▶ **PROBLEM DETAILS**
The records below must be transcribed exactly.

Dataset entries
────
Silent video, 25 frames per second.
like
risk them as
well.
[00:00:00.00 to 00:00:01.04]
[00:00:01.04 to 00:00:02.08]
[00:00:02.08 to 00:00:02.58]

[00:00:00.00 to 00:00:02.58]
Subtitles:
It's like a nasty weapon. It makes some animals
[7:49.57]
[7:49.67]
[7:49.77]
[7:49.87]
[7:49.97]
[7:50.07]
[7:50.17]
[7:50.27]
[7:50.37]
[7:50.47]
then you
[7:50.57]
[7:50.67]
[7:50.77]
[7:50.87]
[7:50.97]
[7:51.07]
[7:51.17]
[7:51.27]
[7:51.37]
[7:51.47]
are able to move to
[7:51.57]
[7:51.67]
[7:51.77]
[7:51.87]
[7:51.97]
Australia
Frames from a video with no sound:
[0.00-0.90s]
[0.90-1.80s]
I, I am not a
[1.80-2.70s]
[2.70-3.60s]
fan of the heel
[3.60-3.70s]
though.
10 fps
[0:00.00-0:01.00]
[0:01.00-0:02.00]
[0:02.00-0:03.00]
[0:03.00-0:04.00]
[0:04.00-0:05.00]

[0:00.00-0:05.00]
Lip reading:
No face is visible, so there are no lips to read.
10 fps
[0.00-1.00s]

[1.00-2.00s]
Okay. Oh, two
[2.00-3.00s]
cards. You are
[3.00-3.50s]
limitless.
────
▶ **EXERCISE SOLUTION**
Silent video, 25 frames per second.
like
risk them as
well.
[00:00:00.00 to 00:00:01.04]
[00:00:01.04 to 00:00:02.08]
[00:00:02.08 to 00:00:02.58]

[00:00:00.00 to 00:00:02.58]
Subtitles:
It's like a nasty weapon. It makes some animals
[7:49.57]
[7:49.67]
[7:49.77]
[7:49.87]
[7:49.97]
[7:50.07]
[7:50.17]
[7:50.27]
[7:50.37]
[7:50.47]
then you
[7:50.57]
[7:50.67]
[7:50.77]
[7:50.87]
[7:50.97]
[7:51.07]
[7:51.17]
[7:51.27]
[7:51.37]
[7:51.47]
are able to move to
[7:51.57]
[7:51.67]
[7:51.77]
[7:51.87]
[7:51.97]
Australia
Frames from a video with no sound:
[0.00-0.90s]
[0.90-1.80s]
I, I am not a
[1.80-2.70s]
[2.70-3.60s]
fan of the heel
[3.60-3.70s]
though.
10 fps
[0:00.00-0:01.00]
[0:01.00-0:02.00]
[0:02.00-0:03.00]
[0:03.00-0:04.00]
[0:04.00-0:05.00]

[0:00.00-0:05.00]
Lip reading:
No face is visible, so there are no lips to read.
10 fps
[0.00-1.00s]

[1.00-2.00s]
Okay. Oh, two
[2.00-3.00s]
cards. You are
[3.00-3.50s]
limitless.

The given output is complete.